(Records from a data collection)
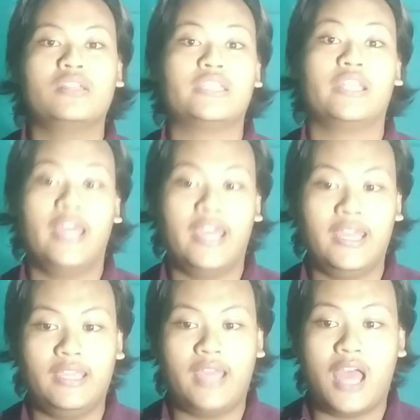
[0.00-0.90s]

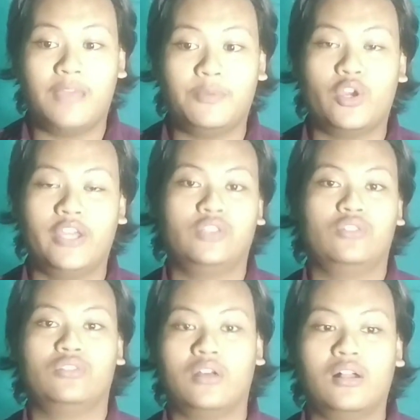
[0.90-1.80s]
Today, I'm going to
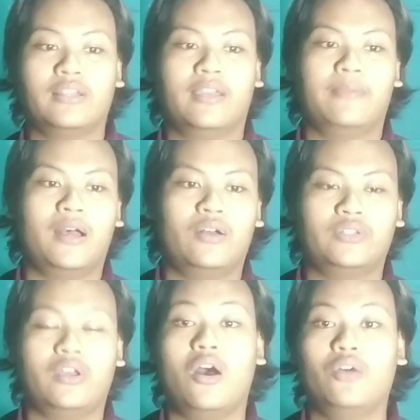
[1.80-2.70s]
talk about
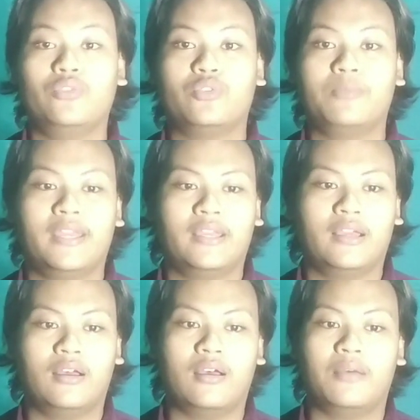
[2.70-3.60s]
how to make
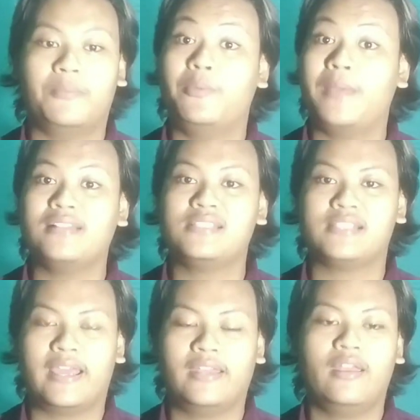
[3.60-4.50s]
a mobile
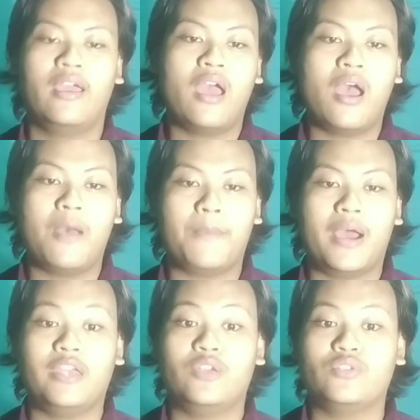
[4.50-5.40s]
stand
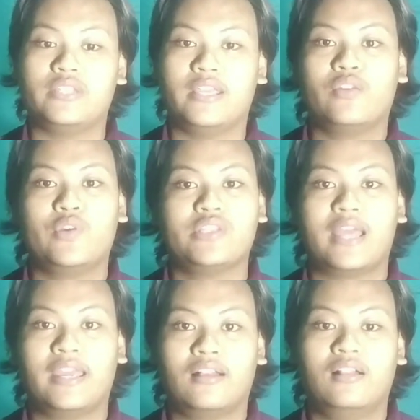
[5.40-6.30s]
by using
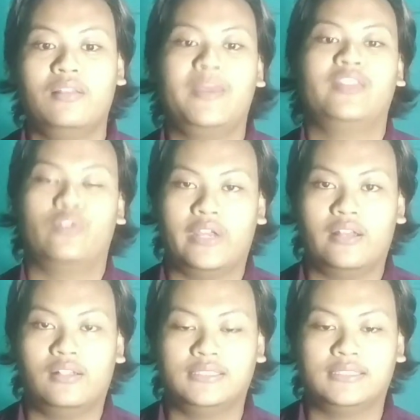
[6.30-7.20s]
recycled
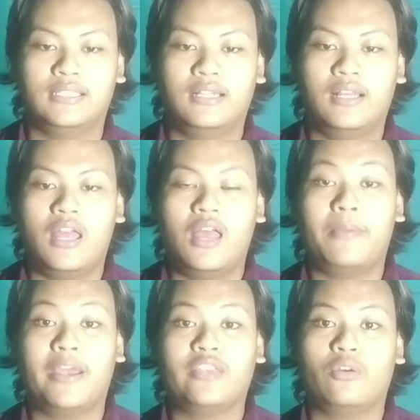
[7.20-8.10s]
materials.
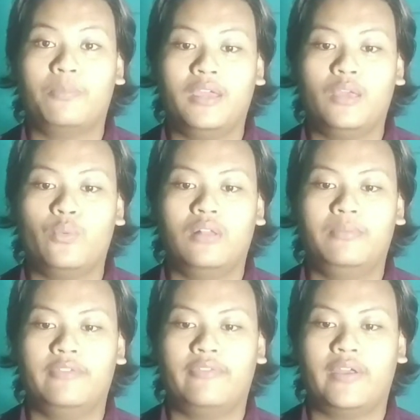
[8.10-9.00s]
My topic will
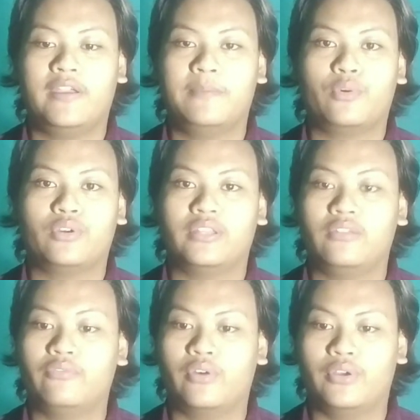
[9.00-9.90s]
be very important
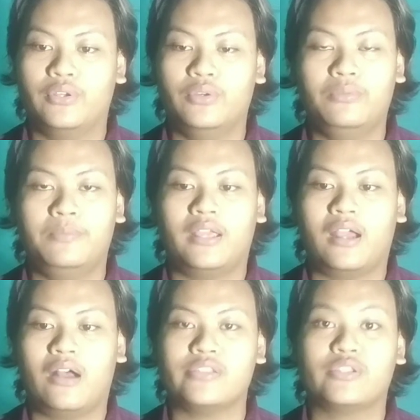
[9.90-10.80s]
for you
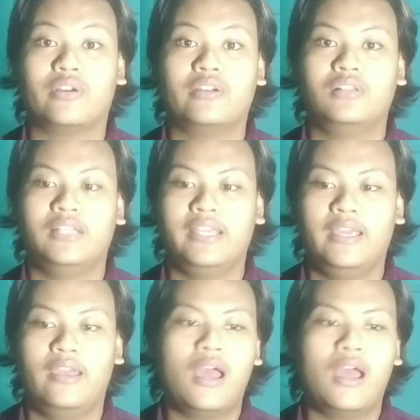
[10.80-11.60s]
because currently,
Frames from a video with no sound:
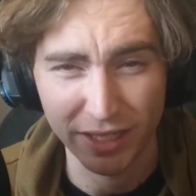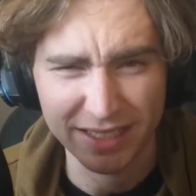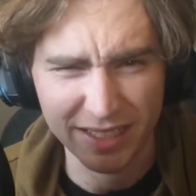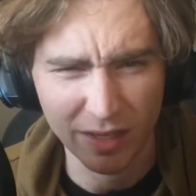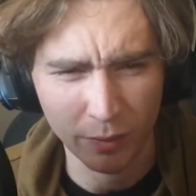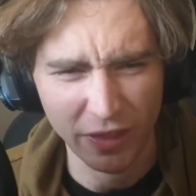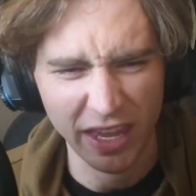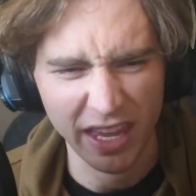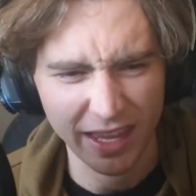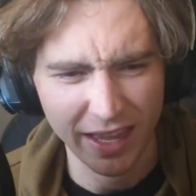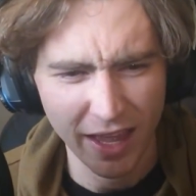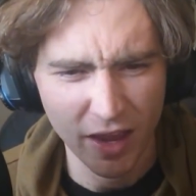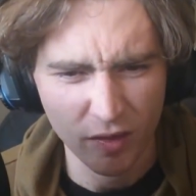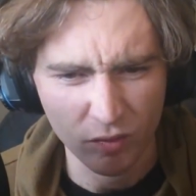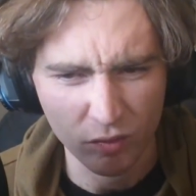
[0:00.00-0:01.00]
He's someone that
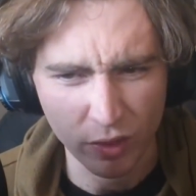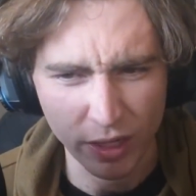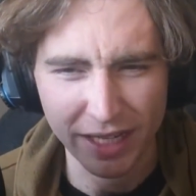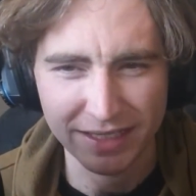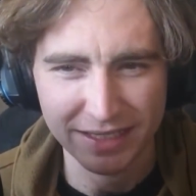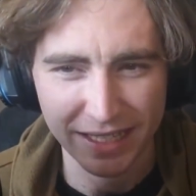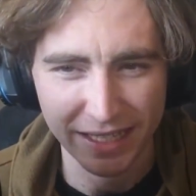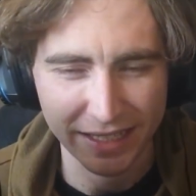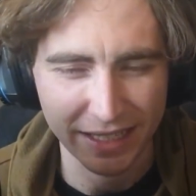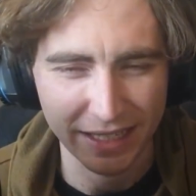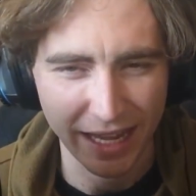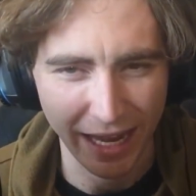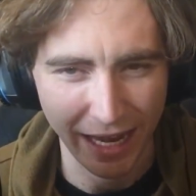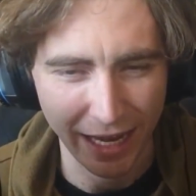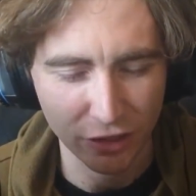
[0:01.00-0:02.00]
reckons he
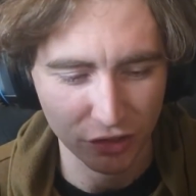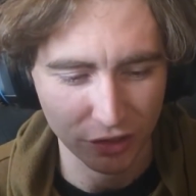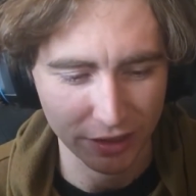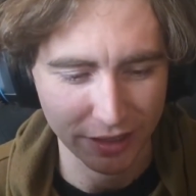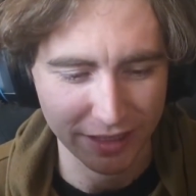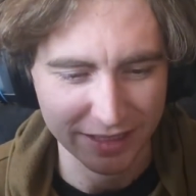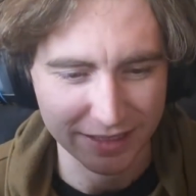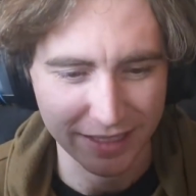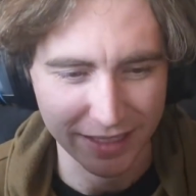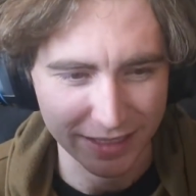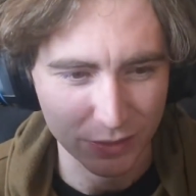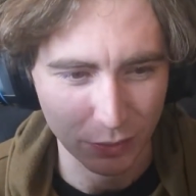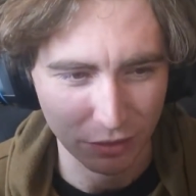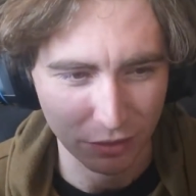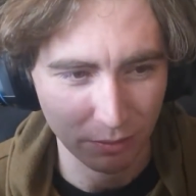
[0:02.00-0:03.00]
can actually
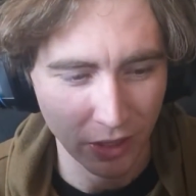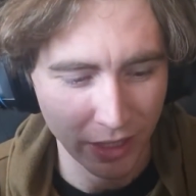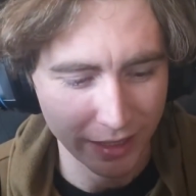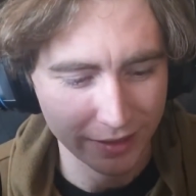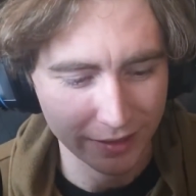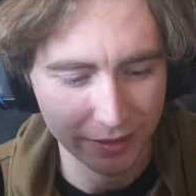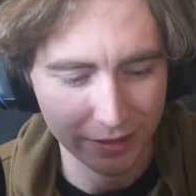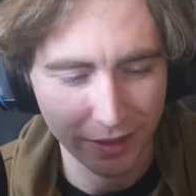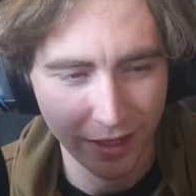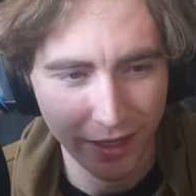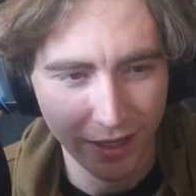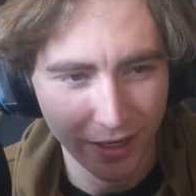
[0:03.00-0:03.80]
contest with Mikey.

◆ TASK DETAILS ◆
Copy out the lines above in full and unaltered, apart from the pictures.

◆ RESULT ◆
[0.00-0.90s]

[0.90-1.80s]
Today, I'm going to
[1.80-2.70s]
talk about
[2.70-3.60s]
how to make
[3.60-4.50s]
a mobile
[4.50-5.40s]
stand
[5.40-6.30s]
by using
[6.30-7.20s]
recycled
[7.20-8.10s]
materials.
[8.10-9.00s]
My topic will
[9.00-9.90s]
be very important
[9.90-10.80s]
for you
[10.80-11.60s]
because currently,
Frames from a video with no sound:
[0:00.00-0:01.00]
He's someone that
[0:01.00-0:02.00]
reckons he
[0:02.00-0:03.00]
can actually
[0:03.00-0:03.80]
contest with Mikey.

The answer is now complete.